10 janvier 2011

Syndrome rwandais : réponse à Jean-Claude Guilbaud

Dans le dernier n° de La vie, Jean-Claude Guilbaud aborde dans sa chronique hebdomadaire, la situation en Côte d'Ivoire sous un angle, à mes yeux, très contestable - le titre " Syndrome rwandais ?" - est significatif de sa position.
Je lui est fais part de mon total désaccord.

Cher Monsieur Guillebaud,
M'intéressant beaucoup à l'évolution des médias, j'avais l'intention il y a quelque temps, de vous dire tout le bien que je pensais de votre chronique sur le suivisme et le conformisme dans le monde de l'information. Je ne l'ai pas fait faute de temps et, sans doute, en conformité avec la constante attitude des lecteurs ou auditeurs, plus prompts à critiquer qu à féliciter. C'est donc une vive indignation qui me conduit à réagir à votre dernière chronique " Syndrome rwandais ?".Sur le plan du raisonnement d'abord : " cette unanimité qui m'a dérangé". Ce n'est pas parce que la presse et les responsables politiques sérieux ( j'écarte Rolland Dumas !) disent que Allassane Ouattara est le président légitimement élu de la Côte d'Ivoire - que je connais un peu pour y avoir été pendant quatre ans coopérant - et qu'il faut s'attacher à créer les conditions pour qu'il puisse exercer son mandat, qu'ils ont tort et qu'il faut prendre le contre pied. Ce raisonnement à la " on ne me la fait pas !" peut très bien conduire à soutenir ou trouver des qualités à tous les négationnistes qui n'ont jamais eu autant d'audience.
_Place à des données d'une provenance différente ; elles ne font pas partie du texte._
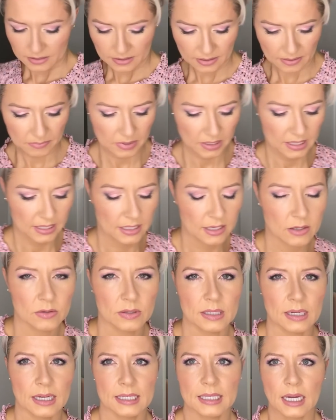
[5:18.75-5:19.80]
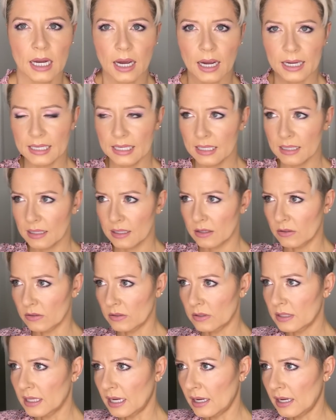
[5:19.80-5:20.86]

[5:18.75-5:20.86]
I'm gonna use a tiny little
Laurent Gbagbo " innocent" ou victime, c'est quand même passer rapidement par pertes et profits ses conditions d'accès au pouvoir, son maintien au pouvoir depuis cinq ans illégalement, les centaines ou milliers de victimes des escadrons de la mort, le chantage permanent à l'égard des résidents étrangers, etc.



Vous faites ensuite référence à l'article du Monde que j'ai sous les yeux, et à la répartition des voix entre le nord ayant voté Ouattara et le sud, Gbagbo. C'est tout à fait vrai pour le premier tour - qui s'en étonnerait ? - mais inexacte pour le second tour où le report des voix de Konan Bédié, s'est fait majoritairement sur Ouattara, au-delà de toute considérations ethniques ou religieuses. Quand on sait le lourd contentieux qu'il y a eu entre les deux hommes dans les années 90 notamment autour du concept d'ivoirité, créé par Bédié pour écarter Ouattara de la présidentielle, on mesure le chemin démocratique et civique parcouru. Pour illustrer mon propos, la région côtière de Bas-Sassandra a donné au deuxième tour plus de 50 % des voix à Ouattara et même davantage pour les régions du centre, autour de Yamoussoukro fief de Konan Bédié et et fief historique du " vieux" Houphouët Boigny. Je ne comprends pas pourquoi vous prenez prétexte du fait qu'il y a des réflexes ethniques - mais beaucoup moins que vous ne le dites - pour affirmer que la solution militaire "serait forcément sanglante" ?
Vous prolongez ensuite cette réflexion en vous appuyant sur des points de vue, certainement honorables, mais qui ne sont pas ivoiriens, et qui vous incitent à écrire que dans cette affaire les Occidentaux qui ont - évidemment - une vision simpliste des choses, laisseraient" prévaloir peu à peu la même logique massacreuse qu'au Rwanda" ! Là j'aurais envie de mettre cinq points d'exclamation, tant cette assertion me paraît gratuite, simplificatrice, outrancière et pour tout dire consternante. Comment pouvez- vous faire un tel rapprochement dans un contexte qui n'a rien à voir. Nous sommes avec une élection présidentielle incontestable, d'une portée démocratique énorme pour toute l'Afrique, vitale pour un pays qui montre sa maturité, et vous reprenez la petite musique du " complot occidental" prêt à tout, comme si ce n'était pas la communauté internationale, Afrique y compris, toute entière qui souhaitait que cette élection soit respectée. J'aurais envie d'écrire - la colère m'égare ! - que l'esprit de Munich conduit comme le disait Churchill, au déshonneur et à la guerre, et qu'inciter Laurent Gbagbo à se comporter comme Mugabé au Zimbawée ne peux conduire qu'à une impasse sanglante.
Vous allez sans doute me dire que je sors des phrases de leur contexte en les interprétant abusivement. C'est une pratique courante dans la presse ! et c'est ce que perçois dans votre chronique.